Los inmigrantes ilegales provenían de Somalia, Bangladesh, Eritrea y Kenia. Solían llegar a Ecuador vía Cuba o Venezuela, tras un largo recorrido que incluía Irán. Presumiblemente, el personaje tenía dos motivaciones para dedicarse al comercio de inmigrantes ilegales: recaudar cuantiosos fondos para su organización y construir redes de posibles colaboradores con los planes del siniestro grupo terrorista.

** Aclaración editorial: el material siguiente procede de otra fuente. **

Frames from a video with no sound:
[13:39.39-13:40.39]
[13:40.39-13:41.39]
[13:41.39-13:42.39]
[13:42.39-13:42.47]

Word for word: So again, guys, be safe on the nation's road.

Se sabe que el tráfico de indocumentados es un negocio tan rentable como la prostitución o el narcotráfico, actividades, por cierto, a las que suele estar vinculado. Por otra parte, Al Qaeda no confía demasiado en sus pocos contactos o afiliados islamo-americanos porque no puede saber si son topos que le colocan el FBI y la CIA o si, sencillamente, esos simpatizantes están infiltrados y vigilados por la contrainteligencia estadounidense. Por eso prefiere crear sus núcleos de colaboradores propios con algunos de estos extranjeros que siembra en distintas partes del mundo y a los que dota de identidades y documentación falsas.

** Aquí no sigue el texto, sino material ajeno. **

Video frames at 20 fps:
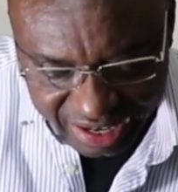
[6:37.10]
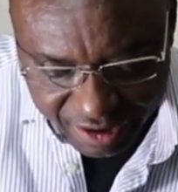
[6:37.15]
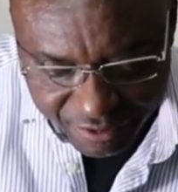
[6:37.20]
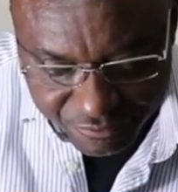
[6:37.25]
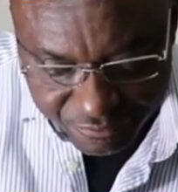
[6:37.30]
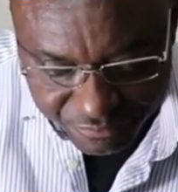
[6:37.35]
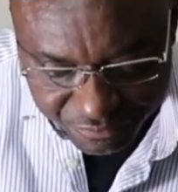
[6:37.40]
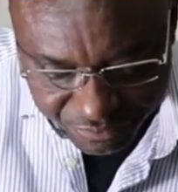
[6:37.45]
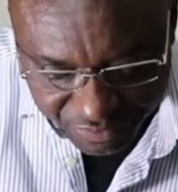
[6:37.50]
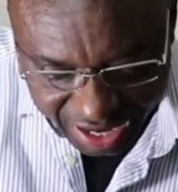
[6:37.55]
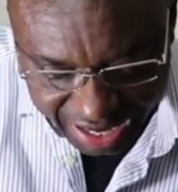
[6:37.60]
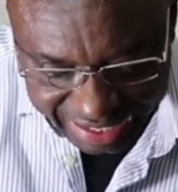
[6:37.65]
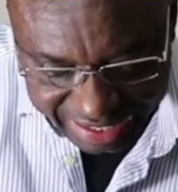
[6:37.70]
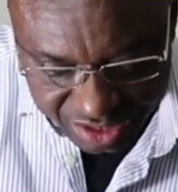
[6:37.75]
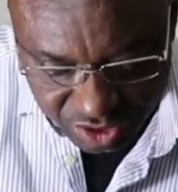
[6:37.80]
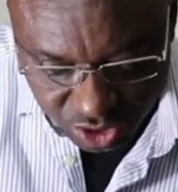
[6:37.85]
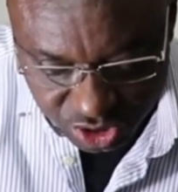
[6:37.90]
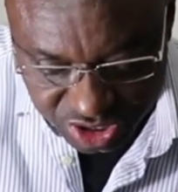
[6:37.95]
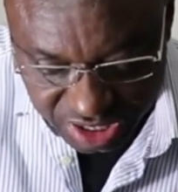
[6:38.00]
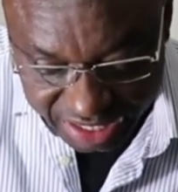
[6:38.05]
a
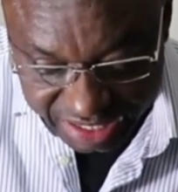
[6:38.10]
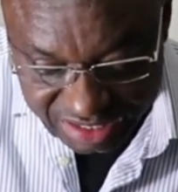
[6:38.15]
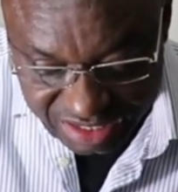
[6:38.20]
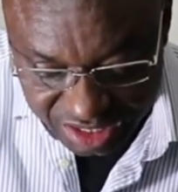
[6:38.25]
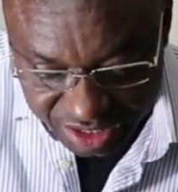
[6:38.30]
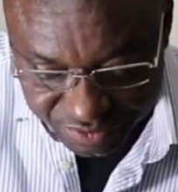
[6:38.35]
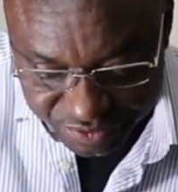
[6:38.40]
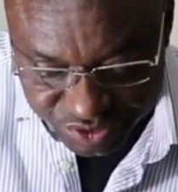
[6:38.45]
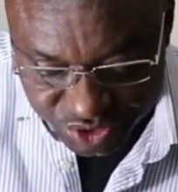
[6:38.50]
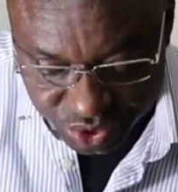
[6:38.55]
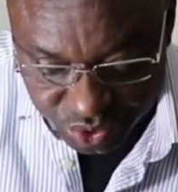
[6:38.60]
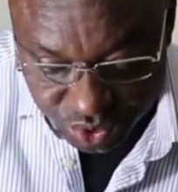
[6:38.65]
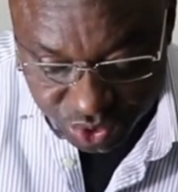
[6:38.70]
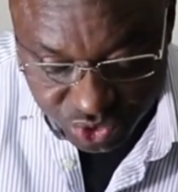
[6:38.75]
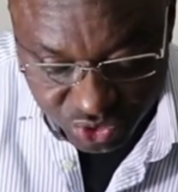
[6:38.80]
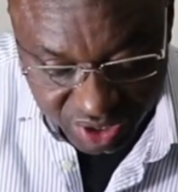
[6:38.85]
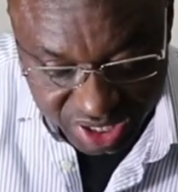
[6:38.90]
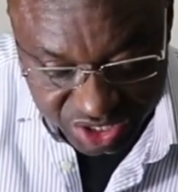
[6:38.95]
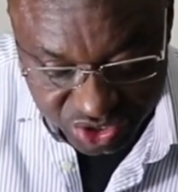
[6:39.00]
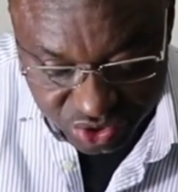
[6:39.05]
valid alternative
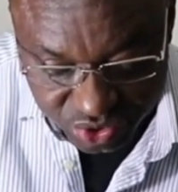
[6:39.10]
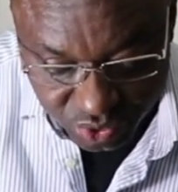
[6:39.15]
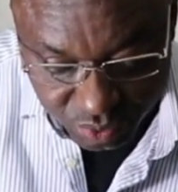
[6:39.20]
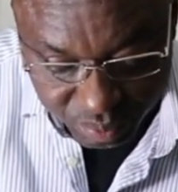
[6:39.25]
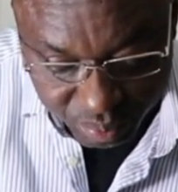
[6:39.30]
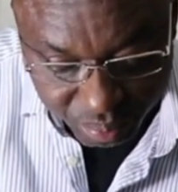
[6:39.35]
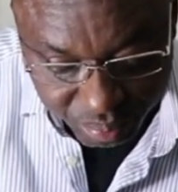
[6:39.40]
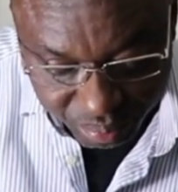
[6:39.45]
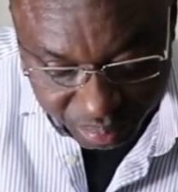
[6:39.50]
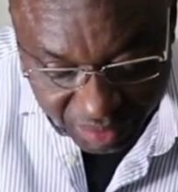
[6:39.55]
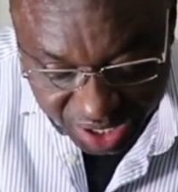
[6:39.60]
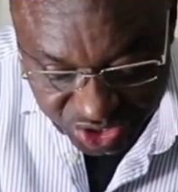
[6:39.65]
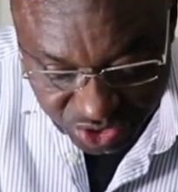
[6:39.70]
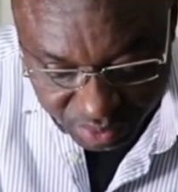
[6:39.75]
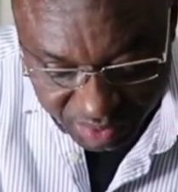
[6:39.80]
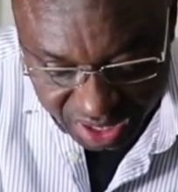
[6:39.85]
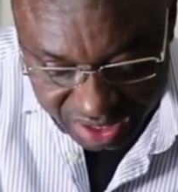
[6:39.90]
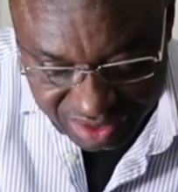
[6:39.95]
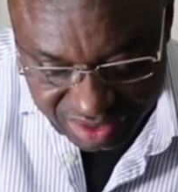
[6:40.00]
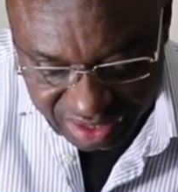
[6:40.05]
to traditional
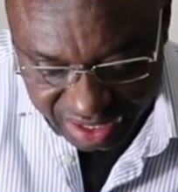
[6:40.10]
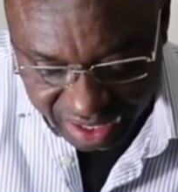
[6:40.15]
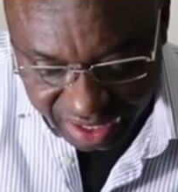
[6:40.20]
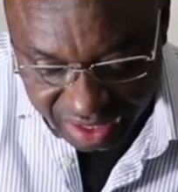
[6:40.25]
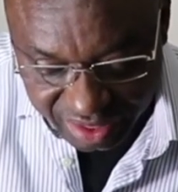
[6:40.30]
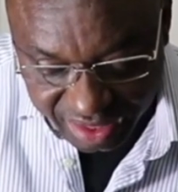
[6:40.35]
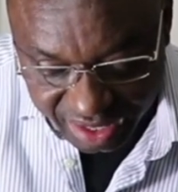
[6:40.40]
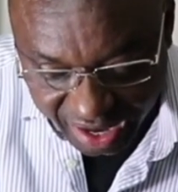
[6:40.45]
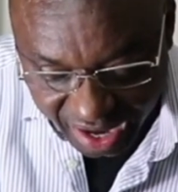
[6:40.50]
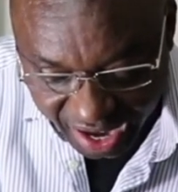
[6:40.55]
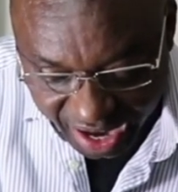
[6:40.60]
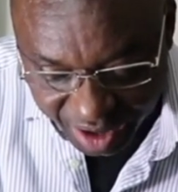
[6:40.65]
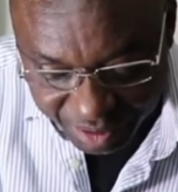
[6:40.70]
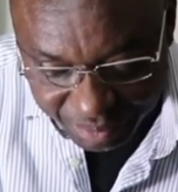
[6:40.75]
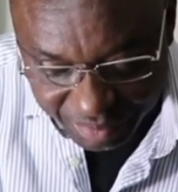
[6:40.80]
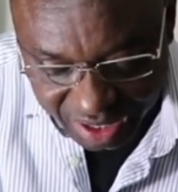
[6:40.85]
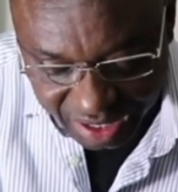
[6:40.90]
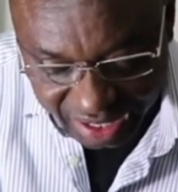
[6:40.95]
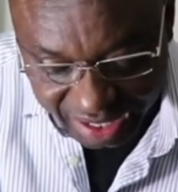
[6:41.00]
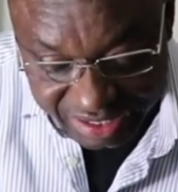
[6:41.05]
measurement at the
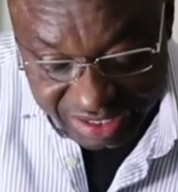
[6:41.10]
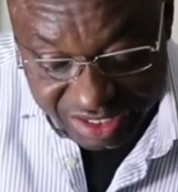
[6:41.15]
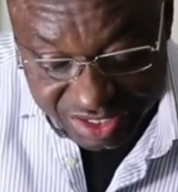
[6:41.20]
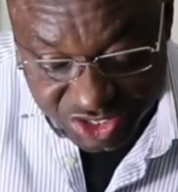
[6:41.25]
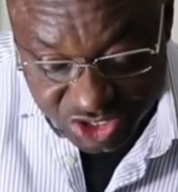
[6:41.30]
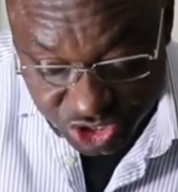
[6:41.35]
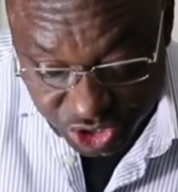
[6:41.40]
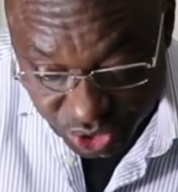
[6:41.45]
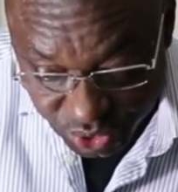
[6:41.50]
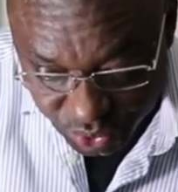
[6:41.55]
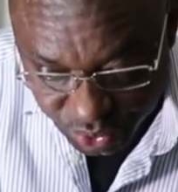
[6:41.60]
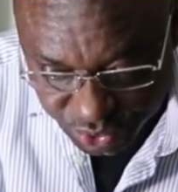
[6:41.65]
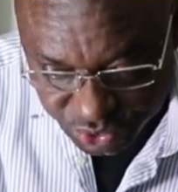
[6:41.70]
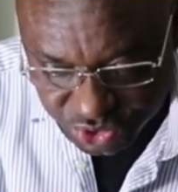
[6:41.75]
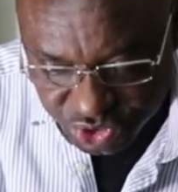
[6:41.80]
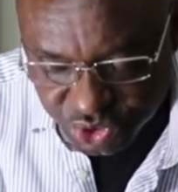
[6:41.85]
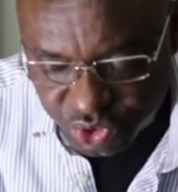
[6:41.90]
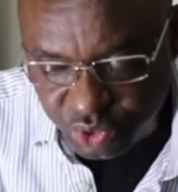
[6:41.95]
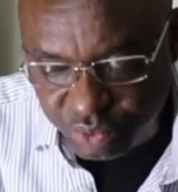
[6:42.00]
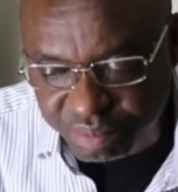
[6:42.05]
arm and its
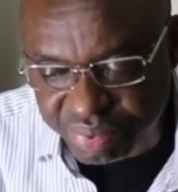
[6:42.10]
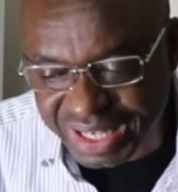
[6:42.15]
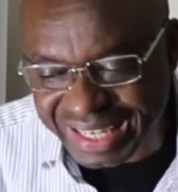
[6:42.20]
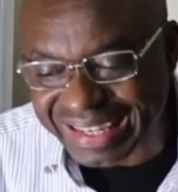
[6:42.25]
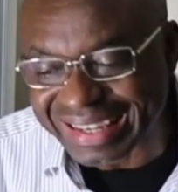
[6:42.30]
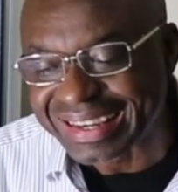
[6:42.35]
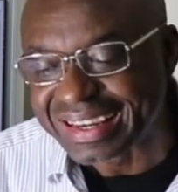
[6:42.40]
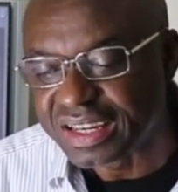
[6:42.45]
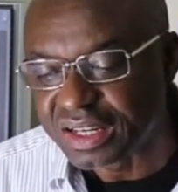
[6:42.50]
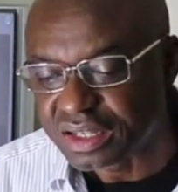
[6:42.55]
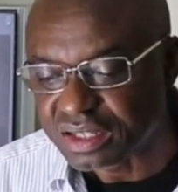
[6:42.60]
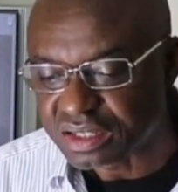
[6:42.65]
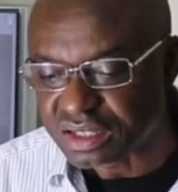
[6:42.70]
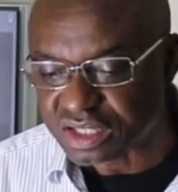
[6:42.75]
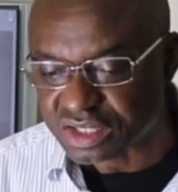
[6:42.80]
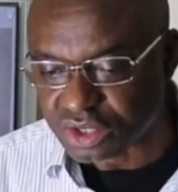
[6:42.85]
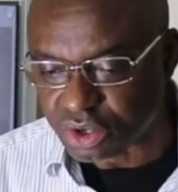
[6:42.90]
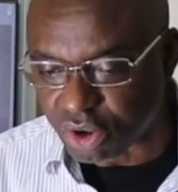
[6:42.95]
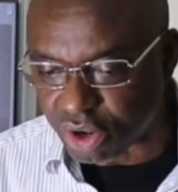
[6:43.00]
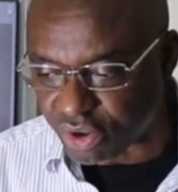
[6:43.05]
use should be
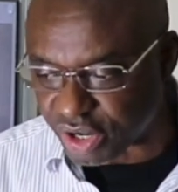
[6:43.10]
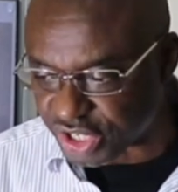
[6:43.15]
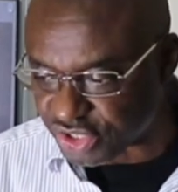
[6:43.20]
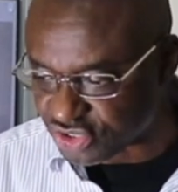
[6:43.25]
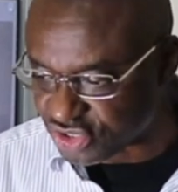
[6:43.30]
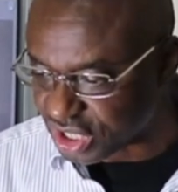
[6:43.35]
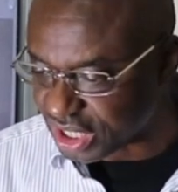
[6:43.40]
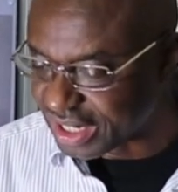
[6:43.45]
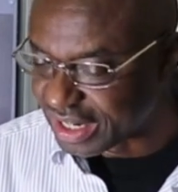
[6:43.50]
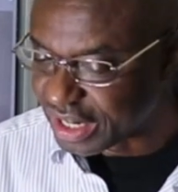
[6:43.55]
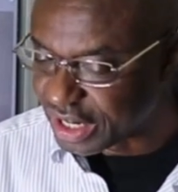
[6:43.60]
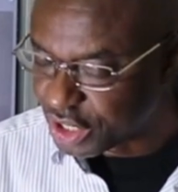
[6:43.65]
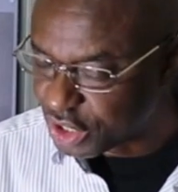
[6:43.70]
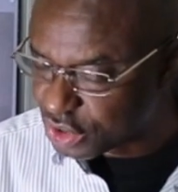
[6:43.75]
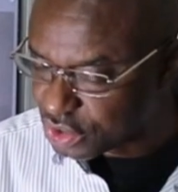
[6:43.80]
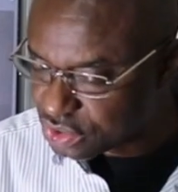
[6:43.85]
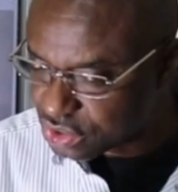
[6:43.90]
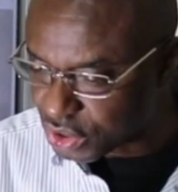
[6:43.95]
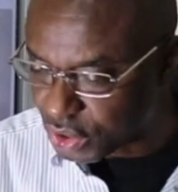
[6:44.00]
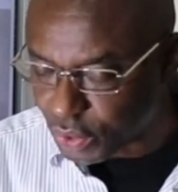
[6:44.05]
discouraged.
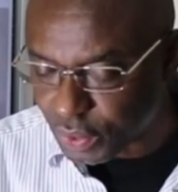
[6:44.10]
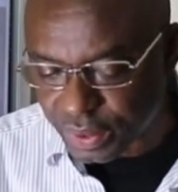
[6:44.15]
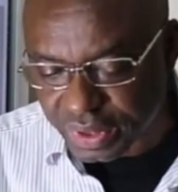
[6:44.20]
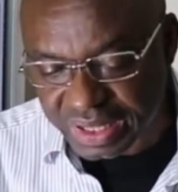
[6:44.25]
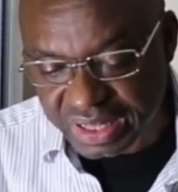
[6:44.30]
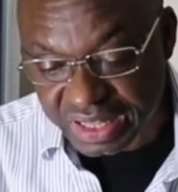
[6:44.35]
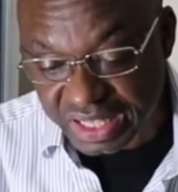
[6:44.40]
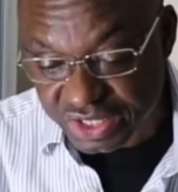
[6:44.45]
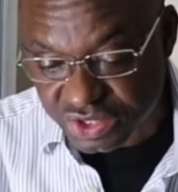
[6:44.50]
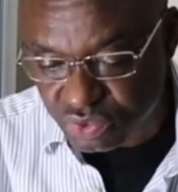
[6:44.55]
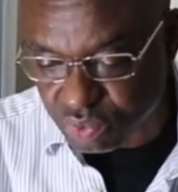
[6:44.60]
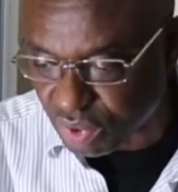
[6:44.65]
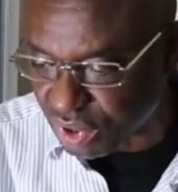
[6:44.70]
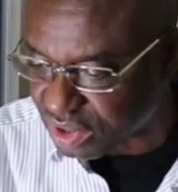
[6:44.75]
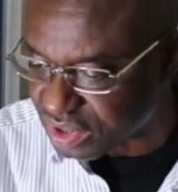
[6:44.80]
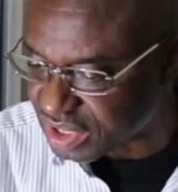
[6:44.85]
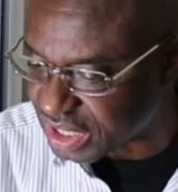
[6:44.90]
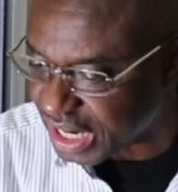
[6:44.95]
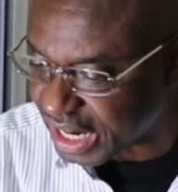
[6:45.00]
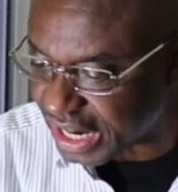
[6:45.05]
So this
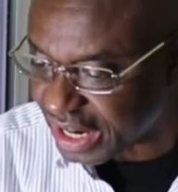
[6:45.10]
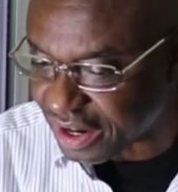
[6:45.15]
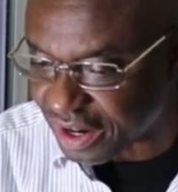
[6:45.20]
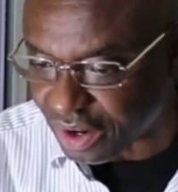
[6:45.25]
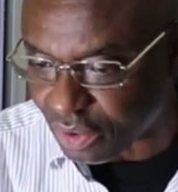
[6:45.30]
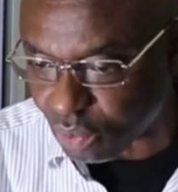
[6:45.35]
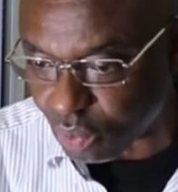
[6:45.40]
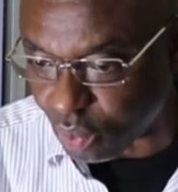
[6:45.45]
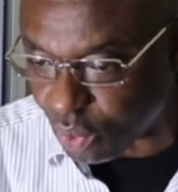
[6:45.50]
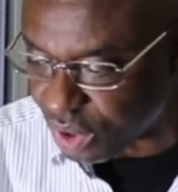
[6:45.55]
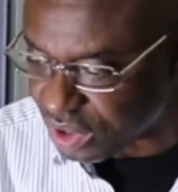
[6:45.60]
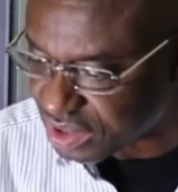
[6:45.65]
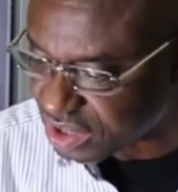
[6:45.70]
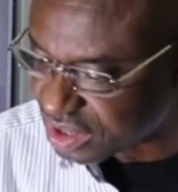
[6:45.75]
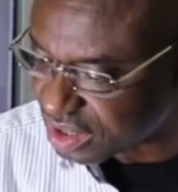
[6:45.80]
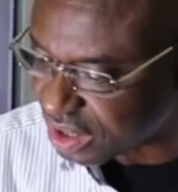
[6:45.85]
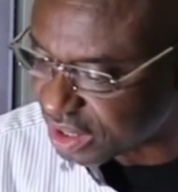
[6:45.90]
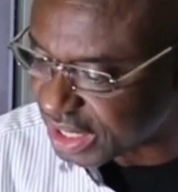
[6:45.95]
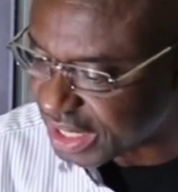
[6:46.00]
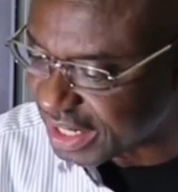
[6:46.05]
was uh, one
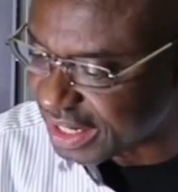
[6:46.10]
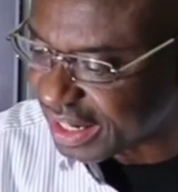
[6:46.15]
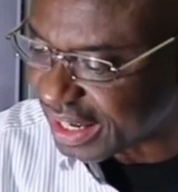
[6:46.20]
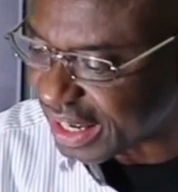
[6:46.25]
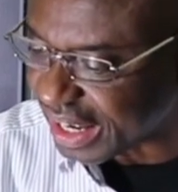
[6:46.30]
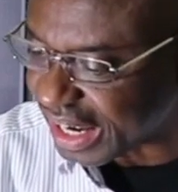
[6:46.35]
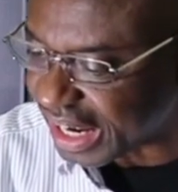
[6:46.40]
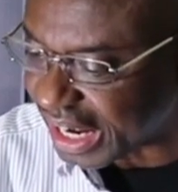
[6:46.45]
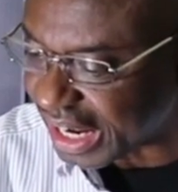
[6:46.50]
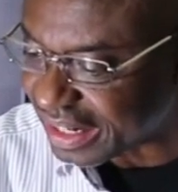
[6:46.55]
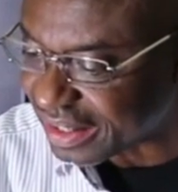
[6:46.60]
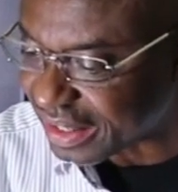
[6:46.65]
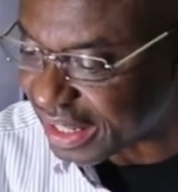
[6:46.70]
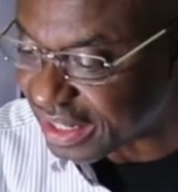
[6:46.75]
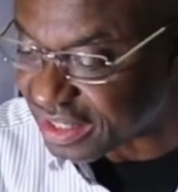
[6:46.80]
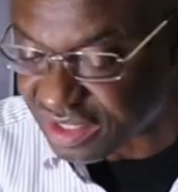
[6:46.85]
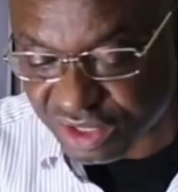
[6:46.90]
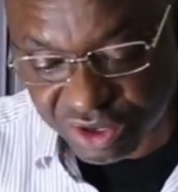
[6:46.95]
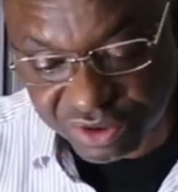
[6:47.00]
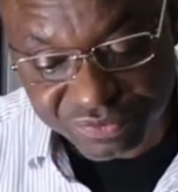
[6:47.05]
study uh,
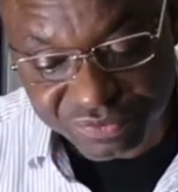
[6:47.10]
that is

Se ha dicho que Al Qaeda recauda fondos y recluta adeptos en la Triple Frontera, entre Brasil, Argentina y Paraguay, tierra de nadie a la que no llega la justicia. Se ha afirmado que lava dinero en Panamá y Ecuador, dos países dolarizados. Se sabe que el Gobierno de Venezuela, cuyo presidente, Hugo Chávez, es el primer admirador de Carlos Ílich Ramírez, el Chacal, es un cómplice de todas las causas extremistas y fanáticas islámicas, incluida Al Qaeda, y que su discípulo Daniel Ortega es el albacea revolucionario de Gadafi en la región. Pero lo que no está nada claro es el porqué de esa conducta.
¿Qué tienen que ver un marxistoide latinoamericano colectivista con la perturbada confusión de Ben Laden y sus locos amigos y compinches ideológicos? Al Qaeda está montada sobre una absurda pesadilla política: la convicción de que existe una secreta conspiración entre judíos y cristianos, encabezada por Israel y Estados Unidos, para destruir el mundo islámico. A partir de esa desquiciada creencia, Ben Laden y sus secuaces se trazaron cuatro objetivos: expulsar a los occidentales del Medio Oriente, destruir el Estado de Israel, restaurar el Califato que en el Medievo unió a los pueblos árabes en torno al Islam y recuperar Al Ándalus (Andalucía), en el sur de España, donde en 1492 perdieron el Reino de Granada, último estado islámico en Europa.
Chávez, Castro, Ortega, Correa y Morales deliran en una tesitura diferente. Su locura es otra. Se creen llamados a construir el Socialismo del Siglo XXI para triunfar donde fracasaron la URSS y los comunistas europeos. Su guerra no es exactamente la de Al Qaeda, ni la de Hamás o Hezbolá, pero de alguna manera se sienten afines a estos terroristas o coinciden con ellos. Los perciben como aliados porque creen tener un enemigo común: el imperialismo norteamericano.
En efecto, los gobernantes de esta tendencia política sólo tienen un punto de contacto con Al Qaeda: el antiamericanismo. Pero hasta en ese punto los islamistas fanáticos difieren de los latinoamericanos del entorno chavista.
Ben Laden y su tribu, realmente, quieren y procuran la desaparición del Estado de Israel, pero si los norteamericanos abandonaran el Medio Oriente, lo probable es que los islamistas renuncien progresivamente al antiamericanismo. Dentro de la visión de Chávez, en cambio, el triunfo no es definitivo hasta el hundimiento de los Estados Unidos.
Ben Laden luchaba contra las nuevas Cruzadas. Chávez y su combo lo hacen para derrotar al imperialismo yanqui. Son extraños compañeros de cama.